THE PROBLEM:
Wherever the word "frames" appears in a line of the data, that line should be copied.

+++ PROVIDED INFORMATION

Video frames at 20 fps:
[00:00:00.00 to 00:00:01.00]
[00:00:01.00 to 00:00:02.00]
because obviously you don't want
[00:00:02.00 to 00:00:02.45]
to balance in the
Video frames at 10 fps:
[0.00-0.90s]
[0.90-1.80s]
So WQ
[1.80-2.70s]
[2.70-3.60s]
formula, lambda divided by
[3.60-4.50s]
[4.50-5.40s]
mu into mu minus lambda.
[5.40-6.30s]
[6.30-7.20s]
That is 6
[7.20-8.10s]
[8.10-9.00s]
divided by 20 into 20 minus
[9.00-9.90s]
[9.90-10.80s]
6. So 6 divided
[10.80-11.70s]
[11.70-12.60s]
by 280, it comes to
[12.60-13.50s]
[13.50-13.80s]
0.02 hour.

++++++
+++ PROVIDED INFORMATION

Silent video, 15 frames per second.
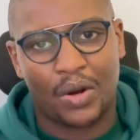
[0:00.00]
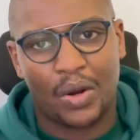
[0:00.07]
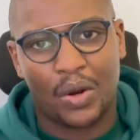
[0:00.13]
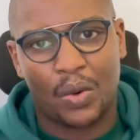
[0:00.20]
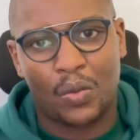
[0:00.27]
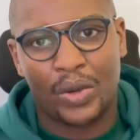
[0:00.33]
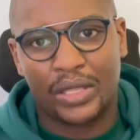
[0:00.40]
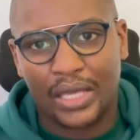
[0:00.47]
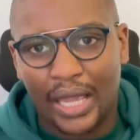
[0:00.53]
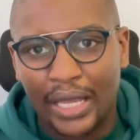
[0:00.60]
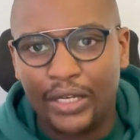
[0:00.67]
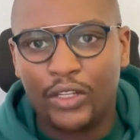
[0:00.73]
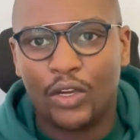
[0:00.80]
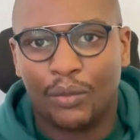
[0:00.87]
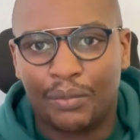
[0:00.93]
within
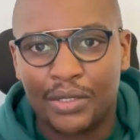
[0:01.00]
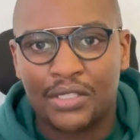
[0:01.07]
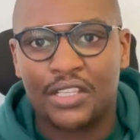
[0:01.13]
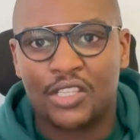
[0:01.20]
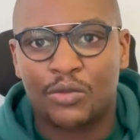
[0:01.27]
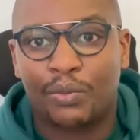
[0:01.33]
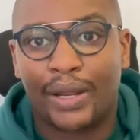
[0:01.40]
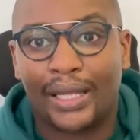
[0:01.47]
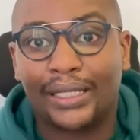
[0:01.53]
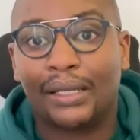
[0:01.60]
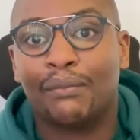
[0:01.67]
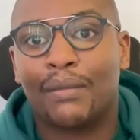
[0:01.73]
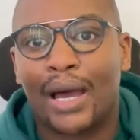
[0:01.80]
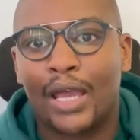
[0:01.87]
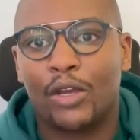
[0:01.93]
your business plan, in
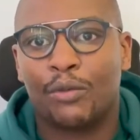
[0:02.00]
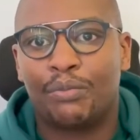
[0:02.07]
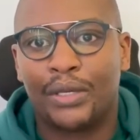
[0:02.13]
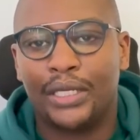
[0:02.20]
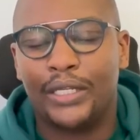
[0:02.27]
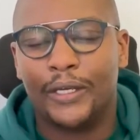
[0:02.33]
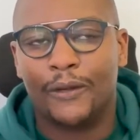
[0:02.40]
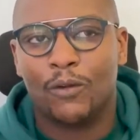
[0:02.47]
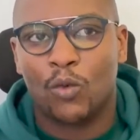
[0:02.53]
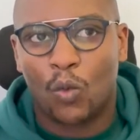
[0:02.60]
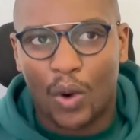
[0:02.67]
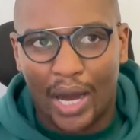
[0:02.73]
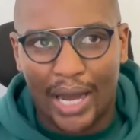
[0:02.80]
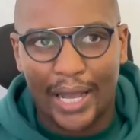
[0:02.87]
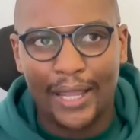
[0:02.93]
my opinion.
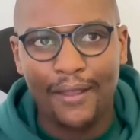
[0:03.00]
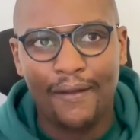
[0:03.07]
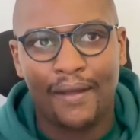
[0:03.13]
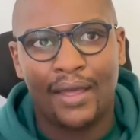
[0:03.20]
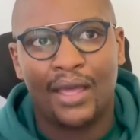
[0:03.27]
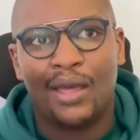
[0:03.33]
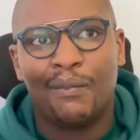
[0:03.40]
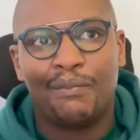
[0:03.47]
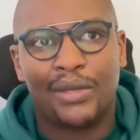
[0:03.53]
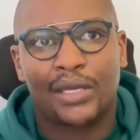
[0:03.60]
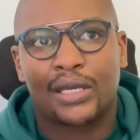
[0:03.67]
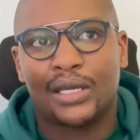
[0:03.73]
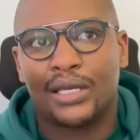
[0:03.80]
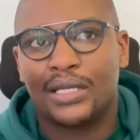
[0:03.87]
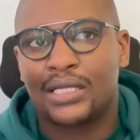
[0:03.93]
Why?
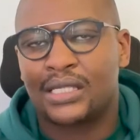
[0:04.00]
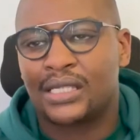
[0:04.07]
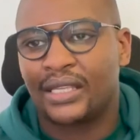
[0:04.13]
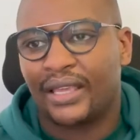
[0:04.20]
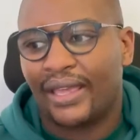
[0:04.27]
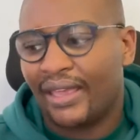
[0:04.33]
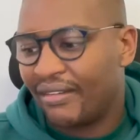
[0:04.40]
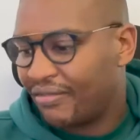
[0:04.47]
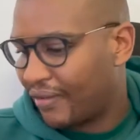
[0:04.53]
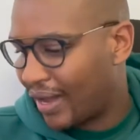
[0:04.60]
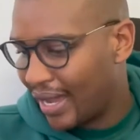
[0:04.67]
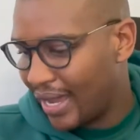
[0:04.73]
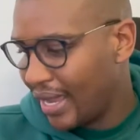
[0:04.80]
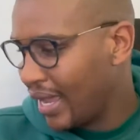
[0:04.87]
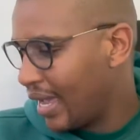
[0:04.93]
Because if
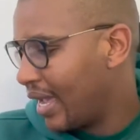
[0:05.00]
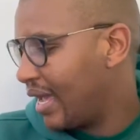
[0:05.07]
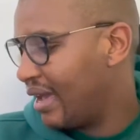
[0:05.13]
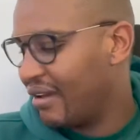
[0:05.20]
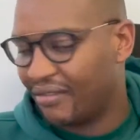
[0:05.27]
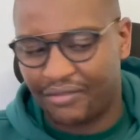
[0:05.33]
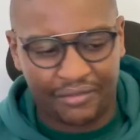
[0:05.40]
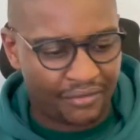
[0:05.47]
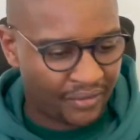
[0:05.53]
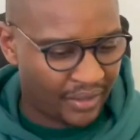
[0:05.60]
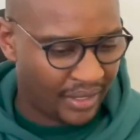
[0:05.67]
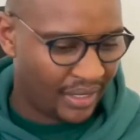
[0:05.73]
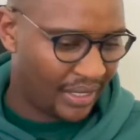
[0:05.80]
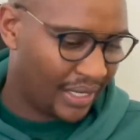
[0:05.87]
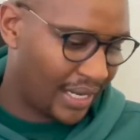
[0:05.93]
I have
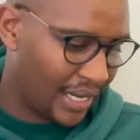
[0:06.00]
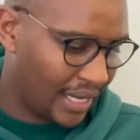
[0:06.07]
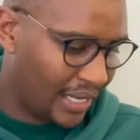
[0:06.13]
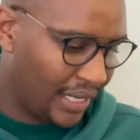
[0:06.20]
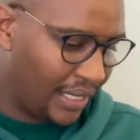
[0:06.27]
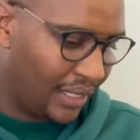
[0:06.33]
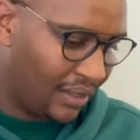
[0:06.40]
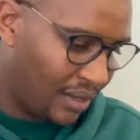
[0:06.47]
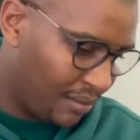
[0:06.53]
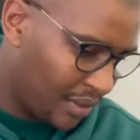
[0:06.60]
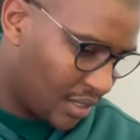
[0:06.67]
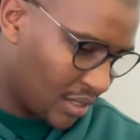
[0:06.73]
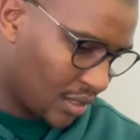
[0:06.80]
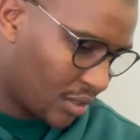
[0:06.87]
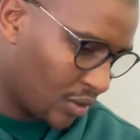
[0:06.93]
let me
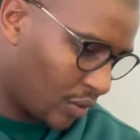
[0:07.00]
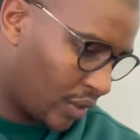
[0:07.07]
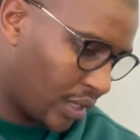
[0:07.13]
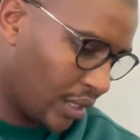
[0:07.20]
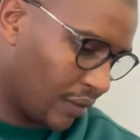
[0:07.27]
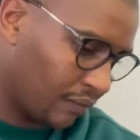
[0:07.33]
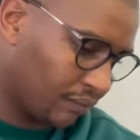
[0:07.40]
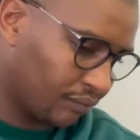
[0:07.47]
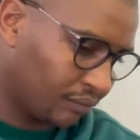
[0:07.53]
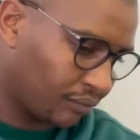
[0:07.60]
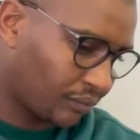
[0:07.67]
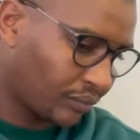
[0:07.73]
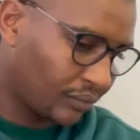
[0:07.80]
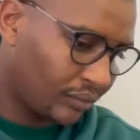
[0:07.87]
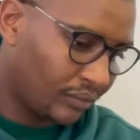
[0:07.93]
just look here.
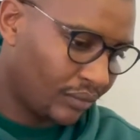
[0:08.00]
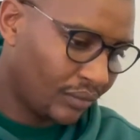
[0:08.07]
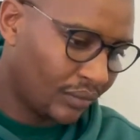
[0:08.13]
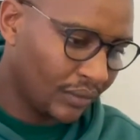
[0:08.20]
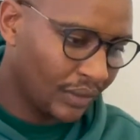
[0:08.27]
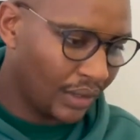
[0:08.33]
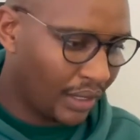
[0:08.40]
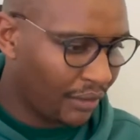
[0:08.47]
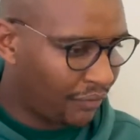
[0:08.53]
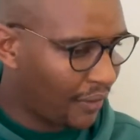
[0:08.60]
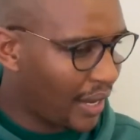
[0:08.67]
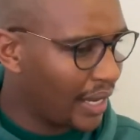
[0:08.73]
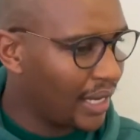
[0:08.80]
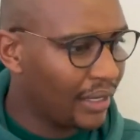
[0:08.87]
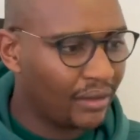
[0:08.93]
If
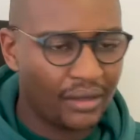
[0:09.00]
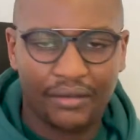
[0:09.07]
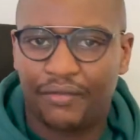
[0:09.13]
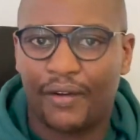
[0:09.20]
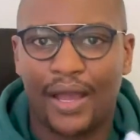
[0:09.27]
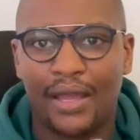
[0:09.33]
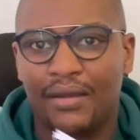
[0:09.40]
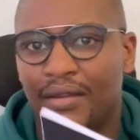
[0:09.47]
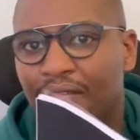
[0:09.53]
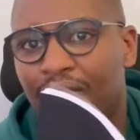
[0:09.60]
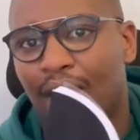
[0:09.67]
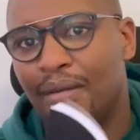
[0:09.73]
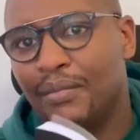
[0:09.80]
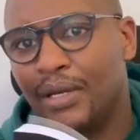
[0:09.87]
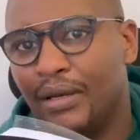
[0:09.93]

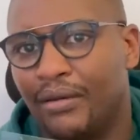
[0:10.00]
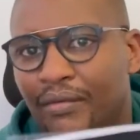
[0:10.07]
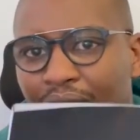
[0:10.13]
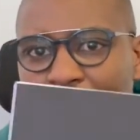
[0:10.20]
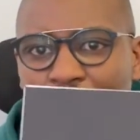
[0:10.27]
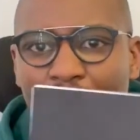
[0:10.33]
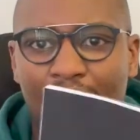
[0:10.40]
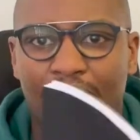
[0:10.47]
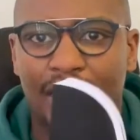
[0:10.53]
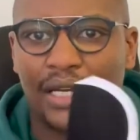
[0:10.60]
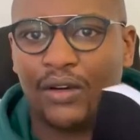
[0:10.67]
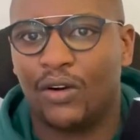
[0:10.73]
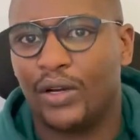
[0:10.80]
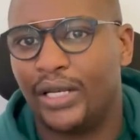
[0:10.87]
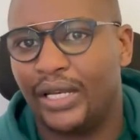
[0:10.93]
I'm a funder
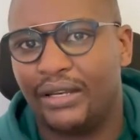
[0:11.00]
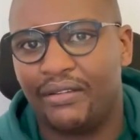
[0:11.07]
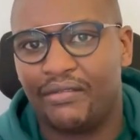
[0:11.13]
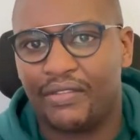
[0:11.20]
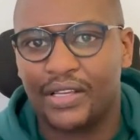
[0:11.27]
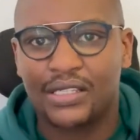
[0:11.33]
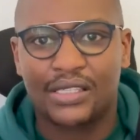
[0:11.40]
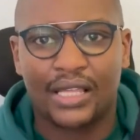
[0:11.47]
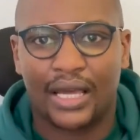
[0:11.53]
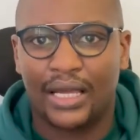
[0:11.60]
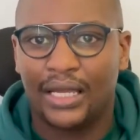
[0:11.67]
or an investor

++++++

COMPLETED EXERCISE:
Video frames at 20 fps:
Video frames at 10 fps:
Silent video, 15 frames per second.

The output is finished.